Single by Kanye West, Nas, and KRS-One (with Rakim on the remix)
- Released: February 20, 2007
- Recorded: 2007
- Genre: Hip hop
- Length: 4:07 4:42 (DJ Premier Remix)
- Label: Nike
- Songwriters: Biddu Appaiah; Carlton Douglas; William Griffin; Nasir Jones; Lawrence Parker; Kanye West; Rodney Temperton;
- Producers: Rick Rubin; DJ Premier;

Kanye West singles chronology
| "I Still Love H.E.R." (2007) | "Classic (Better Than I've Ever Been)" (2007) | "Can't Tell Me Nothing" (2007) |

Nas singles chronology
| "Can't Forget About You" (2007) | "Classic (Better Than I've Ever Been)" (2007) | "Less Than an Hour" (2007) |

KRS-One singles chronology
| "My Life" (2006) | "Classic (Better Than I've Ever Been)" (2007) | "Kill a Rapper" (2007) |

Music video
- "Classic (Better Than I've Ever Been) (DJ Premier Remix)" on YouTube

= Classic (Better Than I've Ever Been) =

"Classic (Better Than I've Ever Been)" is a song by American rappers Kanye West, Nas, and KRS-One. Produced by Rick Rubin and DJ Premier, it was released as a single on February 20, 2007 by Nike Records. It was performed live at the Nike Air Force Ones 25th anniversary party shown on MTV2.

Its remix, "Better Than I've Ever Been DJ Premier Remix", is produced by DJ Premier, and it features Rakim along with the aforementioned rappers. It features DJ Premier's signature scratches from prior songs such as Nas' "One Love" and "It Ain't Hard to Tell". The song was nominated for Best Rap Collaboration at the 50th Grammy Awards in 2008.

Proceeds from the song's sales go towards youth leadership programs through the Force4Change Fund.

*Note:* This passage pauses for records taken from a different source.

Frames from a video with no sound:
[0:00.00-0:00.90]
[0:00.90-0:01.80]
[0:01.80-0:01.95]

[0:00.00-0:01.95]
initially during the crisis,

The song is often misinterpreted as a DJ Premier track featuring Rakim, Nas and KRS-ONE and excluding Kanye West. This is due to a popular upload of the music video on YouTube where DJ Premier is credited as the artist and Kanye West's opening verse is removed from the video. The music video itself was released for the DJ Premier Remix of the song.

== Track listing ==
Side A produced by Rick Rubin and Side B produced by DJ Premier.

Side A
| No. | Title | Length |
|---|---|---|
| 1. | "Better Than I've Ever Been" (featuring Kanye West, Nas and KRS-One) | 4:07 |
| 2. | "Better Than I've Ever Been (Instrumental)" | 4:08 |
| 3. | "Better Than I've Ever Been (Acapella)" | 3:43 |
| Total length: |  | 11:58 |

Side B
| No. | Title | Length |
|---|---|---|
| 1. | "Classic (Better Than I've Ever Been - DJ Premier Remix)" (featuring Kanye West, Nas, KRS-One and Rakim) | 4:42 |
| 2. | "Classic (Better Than I've Ever Been - DJ Premier Remix) (Instrumental)" | 4:42 |
| Total length: |  | 9:24 |

==Music video==
The music video for the DJ Premier Remix of "Classic (Better Than I've Ever Been)" was released on March 29, 2007 and directed by Thibaut de Longeville.

== Samples ==
The original beat by Rick Rubin samples the song "Give Me the Night", performed by George Benson, off his Give Me the Night album.

DJ Premier's remix contains samples from "Dance the Kung-Fu" by Carl Douglas.